Add Semgrep to CI
- You have gained the necessary resource access and permissions required for deployment.
- You have created a Semgrep account and organization.
- For GitHub and GitLab users: You have connected your source code manager.
- Optionally, you have set up SSO.
Semgrep is integrated into CI environments by creating a job that is run by the CI provider. After a scan, findings are sent to Semgrep AppSec Platform for triage and remediation.

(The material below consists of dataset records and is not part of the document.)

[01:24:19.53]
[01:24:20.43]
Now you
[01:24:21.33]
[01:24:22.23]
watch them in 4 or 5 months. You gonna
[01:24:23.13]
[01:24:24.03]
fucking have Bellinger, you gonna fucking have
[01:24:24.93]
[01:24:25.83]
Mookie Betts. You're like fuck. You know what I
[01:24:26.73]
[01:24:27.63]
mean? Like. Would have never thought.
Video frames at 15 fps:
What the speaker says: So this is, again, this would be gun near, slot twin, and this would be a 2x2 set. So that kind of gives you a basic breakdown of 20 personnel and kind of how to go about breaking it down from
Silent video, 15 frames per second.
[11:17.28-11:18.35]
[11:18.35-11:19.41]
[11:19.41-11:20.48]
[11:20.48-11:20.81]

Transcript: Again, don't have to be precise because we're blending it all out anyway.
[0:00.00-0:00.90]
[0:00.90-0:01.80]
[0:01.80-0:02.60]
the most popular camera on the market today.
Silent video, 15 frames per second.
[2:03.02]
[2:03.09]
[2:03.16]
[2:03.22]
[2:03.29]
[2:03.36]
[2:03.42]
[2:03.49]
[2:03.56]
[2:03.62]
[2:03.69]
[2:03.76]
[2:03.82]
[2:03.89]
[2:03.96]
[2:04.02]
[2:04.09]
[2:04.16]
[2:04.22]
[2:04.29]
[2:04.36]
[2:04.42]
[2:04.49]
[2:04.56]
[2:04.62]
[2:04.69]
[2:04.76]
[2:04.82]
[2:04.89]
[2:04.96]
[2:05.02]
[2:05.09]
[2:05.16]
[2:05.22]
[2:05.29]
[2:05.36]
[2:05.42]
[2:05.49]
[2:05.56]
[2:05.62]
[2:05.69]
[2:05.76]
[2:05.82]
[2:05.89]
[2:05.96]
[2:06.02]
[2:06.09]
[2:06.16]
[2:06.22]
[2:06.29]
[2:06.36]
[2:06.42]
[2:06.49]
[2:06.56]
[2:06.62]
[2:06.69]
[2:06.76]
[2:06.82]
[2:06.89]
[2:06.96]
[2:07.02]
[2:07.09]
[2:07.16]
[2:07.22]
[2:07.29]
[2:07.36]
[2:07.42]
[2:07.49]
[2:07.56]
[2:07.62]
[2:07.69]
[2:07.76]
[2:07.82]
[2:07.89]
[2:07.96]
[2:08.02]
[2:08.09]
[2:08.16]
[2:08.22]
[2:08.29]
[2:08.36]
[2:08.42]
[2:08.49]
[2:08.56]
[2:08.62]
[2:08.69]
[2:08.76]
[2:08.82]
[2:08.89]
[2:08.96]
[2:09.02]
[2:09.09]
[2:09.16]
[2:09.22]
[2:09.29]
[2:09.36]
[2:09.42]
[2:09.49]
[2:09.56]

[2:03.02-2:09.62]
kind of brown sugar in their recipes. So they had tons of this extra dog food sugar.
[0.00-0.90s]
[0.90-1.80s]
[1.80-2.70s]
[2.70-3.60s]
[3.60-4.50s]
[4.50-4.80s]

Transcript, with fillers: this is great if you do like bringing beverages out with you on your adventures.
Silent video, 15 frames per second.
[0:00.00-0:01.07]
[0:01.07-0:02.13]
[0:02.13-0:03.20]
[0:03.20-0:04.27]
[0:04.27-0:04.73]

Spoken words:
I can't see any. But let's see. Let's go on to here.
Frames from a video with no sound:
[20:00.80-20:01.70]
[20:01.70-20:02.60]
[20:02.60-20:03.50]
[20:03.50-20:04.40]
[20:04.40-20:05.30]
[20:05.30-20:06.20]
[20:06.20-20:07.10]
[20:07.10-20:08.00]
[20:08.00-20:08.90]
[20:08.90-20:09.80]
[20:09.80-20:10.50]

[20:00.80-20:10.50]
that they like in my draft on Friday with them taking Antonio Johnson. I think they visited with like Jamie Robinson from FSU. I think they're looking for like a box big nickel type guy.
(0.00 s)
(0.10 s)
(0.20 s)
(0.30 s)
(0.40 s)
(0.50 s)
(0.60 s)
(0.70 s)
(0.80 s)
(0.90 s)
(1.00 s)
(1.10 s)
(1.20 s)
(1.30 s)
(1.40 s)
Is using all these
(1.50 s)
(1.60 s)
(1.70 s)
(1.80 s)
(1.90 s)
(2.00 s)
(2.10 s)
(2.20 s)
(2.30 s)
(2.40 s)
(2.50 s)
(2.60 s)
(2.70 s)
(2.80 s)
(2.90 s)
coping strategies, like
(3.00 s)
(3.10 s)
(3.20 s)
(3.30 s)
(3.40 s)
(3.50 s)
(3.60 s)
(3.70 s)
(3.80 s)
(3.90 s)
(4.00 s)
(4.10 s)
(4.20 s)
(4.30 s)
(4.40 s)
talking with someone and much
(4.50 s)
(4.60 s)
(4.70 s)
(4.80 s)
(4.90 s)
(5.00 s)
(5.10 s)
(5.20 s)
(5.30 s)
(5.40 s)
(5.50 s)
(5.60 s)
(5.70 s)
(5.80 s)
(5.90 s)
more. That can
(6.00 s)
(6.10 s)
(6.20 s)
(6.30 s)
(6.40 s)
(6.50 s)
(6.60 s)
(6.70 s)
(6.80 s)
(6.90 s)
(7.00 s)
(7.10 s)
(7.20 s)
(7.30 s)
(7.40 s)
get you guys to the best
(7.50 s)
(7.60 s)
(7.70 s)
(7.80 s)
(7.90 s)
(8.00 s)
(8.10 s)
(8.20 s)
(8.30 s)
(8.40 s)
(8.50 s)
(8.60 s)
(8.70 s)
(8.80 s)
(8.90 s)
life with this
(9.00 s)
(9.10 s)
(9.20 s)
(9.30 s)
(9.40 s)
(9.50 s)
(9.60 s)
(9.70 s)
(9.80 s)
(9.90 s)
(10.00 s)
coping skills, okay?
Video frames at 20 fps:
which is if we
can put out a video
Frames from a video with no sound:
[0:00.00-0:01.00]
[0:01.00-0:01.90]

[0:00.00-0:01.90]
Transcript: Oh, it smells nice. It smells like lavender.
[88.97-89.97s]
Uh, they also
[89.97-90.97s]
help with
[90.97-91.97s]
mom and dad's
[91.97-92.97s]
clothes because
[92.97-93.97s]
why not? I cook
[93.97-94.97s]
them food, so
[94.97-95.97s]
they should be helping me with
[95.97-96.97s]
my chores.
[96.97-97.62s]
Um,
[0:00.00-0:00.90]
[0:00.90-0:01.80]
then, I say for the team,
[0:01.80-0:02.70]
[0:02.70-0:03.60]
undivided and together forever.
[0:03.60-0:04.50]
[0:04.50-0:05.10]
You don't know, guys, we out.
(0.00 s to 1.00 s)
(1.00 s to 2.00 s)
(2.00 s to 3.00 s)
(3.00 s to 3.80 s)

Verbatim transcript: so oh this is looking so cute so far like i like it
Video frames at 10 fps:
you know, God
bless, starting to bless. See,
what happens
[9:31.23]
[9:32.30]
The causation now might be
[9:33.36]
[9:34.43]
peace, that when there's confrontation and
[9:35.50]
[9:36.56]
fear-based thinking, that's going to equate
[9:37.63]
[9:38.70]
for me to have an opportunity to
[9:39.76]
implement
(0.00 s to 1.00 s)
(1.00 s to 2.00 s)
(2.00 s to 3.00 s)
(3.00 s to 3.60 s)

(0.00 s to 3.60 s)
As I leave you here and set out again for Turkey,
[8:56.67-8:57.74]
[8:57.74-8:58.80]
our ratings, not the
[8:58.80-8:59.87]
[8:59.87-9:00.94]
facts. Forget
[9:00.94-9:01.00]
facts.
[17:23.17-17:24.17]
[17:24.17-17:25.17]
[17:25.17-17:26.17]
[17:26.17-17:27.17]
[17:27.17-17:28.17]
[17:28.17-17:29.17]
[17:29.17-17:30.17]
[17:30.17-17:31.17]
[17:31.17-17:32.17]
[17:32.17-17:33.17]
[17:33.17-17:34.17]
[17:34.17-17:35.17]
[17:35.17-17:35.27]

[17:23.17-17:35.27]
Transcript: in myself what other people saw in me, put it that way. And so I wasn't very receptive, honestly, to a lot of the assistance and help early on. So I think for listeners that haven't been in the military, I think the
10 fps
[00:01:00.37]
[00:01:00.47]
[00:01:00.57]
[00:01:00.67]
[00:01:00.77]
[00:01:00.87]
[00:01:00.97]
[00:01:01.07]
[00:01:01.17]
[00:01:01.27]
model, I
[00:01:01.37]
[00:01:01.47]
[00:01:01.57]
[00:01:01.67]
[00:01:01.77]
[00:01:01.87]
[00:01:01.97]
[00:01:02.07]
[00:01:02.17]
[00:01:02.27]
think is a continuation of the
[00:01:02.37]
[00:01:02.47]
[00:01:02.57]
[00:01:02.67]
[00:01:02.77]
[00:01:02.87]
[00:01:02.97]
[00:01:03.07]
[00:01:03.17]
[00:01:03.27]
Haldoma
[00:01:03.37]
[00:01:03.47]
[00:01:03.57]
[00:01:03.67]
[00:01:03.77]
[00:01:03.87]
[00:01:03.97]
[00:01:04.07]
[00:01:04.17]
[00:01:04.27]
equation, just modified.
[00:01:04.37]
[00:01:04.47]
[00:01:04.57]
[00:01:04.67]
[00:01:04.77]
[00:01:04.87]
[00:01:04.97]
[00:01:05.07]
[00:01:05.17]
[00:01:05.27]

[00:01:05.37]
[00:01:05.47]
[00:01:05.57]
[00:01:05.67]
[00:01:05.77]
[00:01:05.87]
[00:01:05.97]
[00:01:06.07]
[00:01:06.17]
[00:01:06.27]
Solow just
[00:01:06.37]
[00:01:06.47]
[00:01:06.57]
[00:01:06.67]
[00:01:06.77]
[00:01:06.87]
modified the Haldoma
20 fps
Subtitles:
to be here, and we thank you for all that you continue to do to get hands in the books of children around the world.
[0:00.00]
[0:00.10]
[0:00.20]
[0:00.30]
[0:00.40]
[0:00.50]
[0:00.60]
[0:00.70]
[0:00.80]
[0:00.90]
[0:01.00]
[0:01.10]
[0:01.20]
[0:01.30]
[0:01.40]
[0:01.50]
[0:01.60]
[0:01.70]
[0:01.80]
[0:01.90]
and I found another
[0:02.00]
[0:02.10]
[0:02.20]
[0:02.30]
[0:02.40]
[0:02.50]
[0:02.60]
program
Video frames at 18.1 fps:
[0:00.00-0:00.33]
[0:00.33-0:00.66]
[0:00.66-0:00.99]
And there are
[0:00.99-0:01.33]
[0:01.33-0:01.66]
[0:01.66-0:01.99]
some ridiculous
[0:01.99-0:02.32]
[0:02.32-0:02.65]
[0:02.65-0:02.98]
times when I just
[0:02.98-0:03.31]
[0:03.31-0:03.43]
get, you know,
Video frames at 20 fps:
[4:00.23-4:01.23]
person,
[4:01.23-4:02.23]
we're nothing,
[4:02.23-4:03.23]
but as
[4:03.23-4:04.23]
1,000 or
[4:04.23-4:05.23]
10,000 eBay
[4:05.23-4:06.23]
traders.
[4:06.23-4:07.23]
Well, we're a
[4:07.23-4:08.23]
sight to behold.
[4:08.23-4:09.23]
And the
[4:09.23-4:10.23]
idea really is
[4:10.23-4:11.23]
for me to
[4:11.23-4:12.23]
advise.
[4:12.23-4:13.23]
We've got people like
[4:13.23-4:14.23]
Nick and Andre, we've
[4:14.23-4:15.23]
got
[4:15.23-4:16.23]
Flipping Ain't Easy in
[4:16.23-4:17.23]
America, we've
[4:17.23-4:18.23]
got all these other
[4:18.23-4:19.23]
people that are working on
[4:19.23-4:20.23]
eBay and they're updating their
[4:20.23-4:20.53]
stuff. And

By integrating Semgrep into your CI environment, your development cycle benefits from the automated scanning of repositories at various events, such as:
- Push events
- Pull or merge requests (PRs or MRs)
- User-initiated events (such as GitHub Action's
workflow_dispatch
)
Guided setup for CI providers in Semgrep AppSec Platform
This guide walks you through creating a Semgrep job in the following CI providers, which are explicitly supported in Semgrep AppSec Platform:
- GitHub Actions
- GitLab CI/CD
- Jenkins
- Bitbucket
- CircleCI
- Buildkite
- Azure Pipelines
Figure. Semgrep AppSec Platform provides steps and configuration files to easily set up a Semgrep job for popular CI providers.
If your provider is not on this list, you can still integrate Semgrep into your CI workflows by following the steps in Add Semgrep to other CI providers.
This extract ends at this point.